▼

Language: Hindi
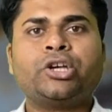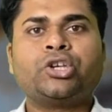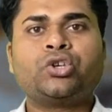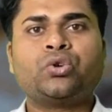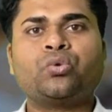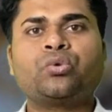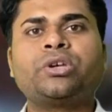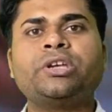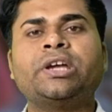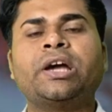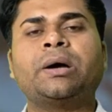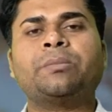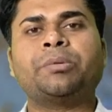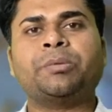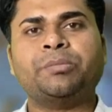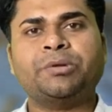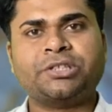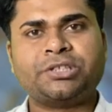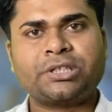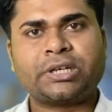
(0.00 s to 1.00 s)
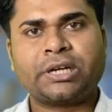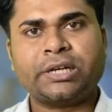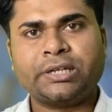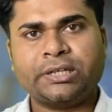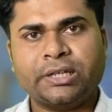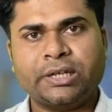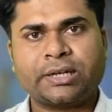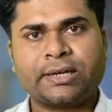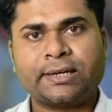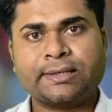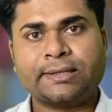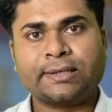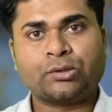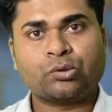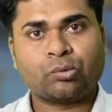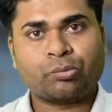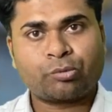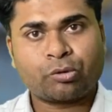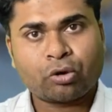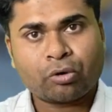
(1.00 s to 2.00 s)
क्योंकि यहाँ पे बेसिकली देखा जाए
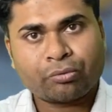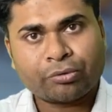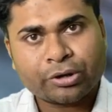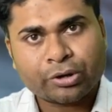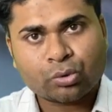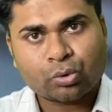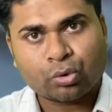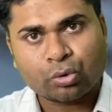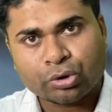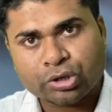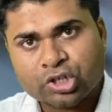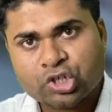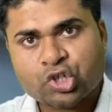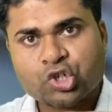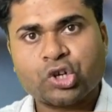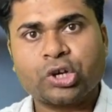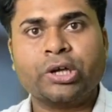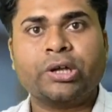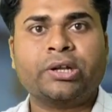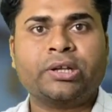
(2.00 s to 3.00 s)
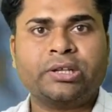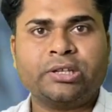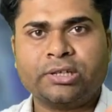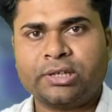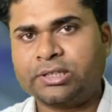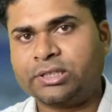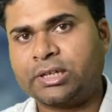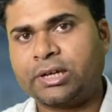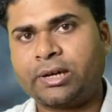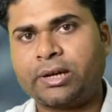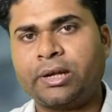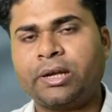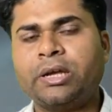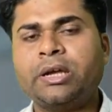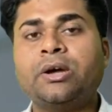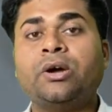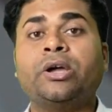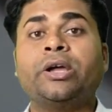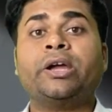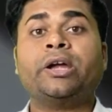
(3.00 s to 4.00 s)
तो प्रॉफिट को ही शेयर किया जा रहा है
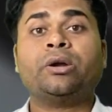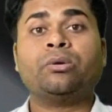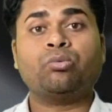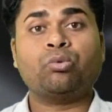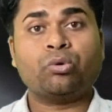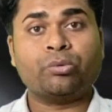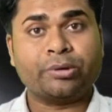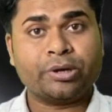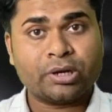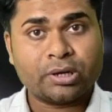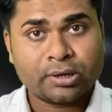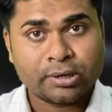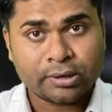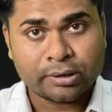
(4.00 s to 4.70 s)
एंड वो भी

▲

_Your objective_: Write the material out again word for word and omit any images.

_Task result_:
Language: Hindi
(0.00 s to 1.00 s)
(1.00 s to 2.00 s)
क्योंकि यहाँ पे बेसिकली देखा जाए
(2.00 s to 3.00 s)
(3.00 s to 4.00 s)
तो प्रॉफिट को ही शेयर किया जा रहा है
(4.00 s to 4.70 s)
एंड वो भी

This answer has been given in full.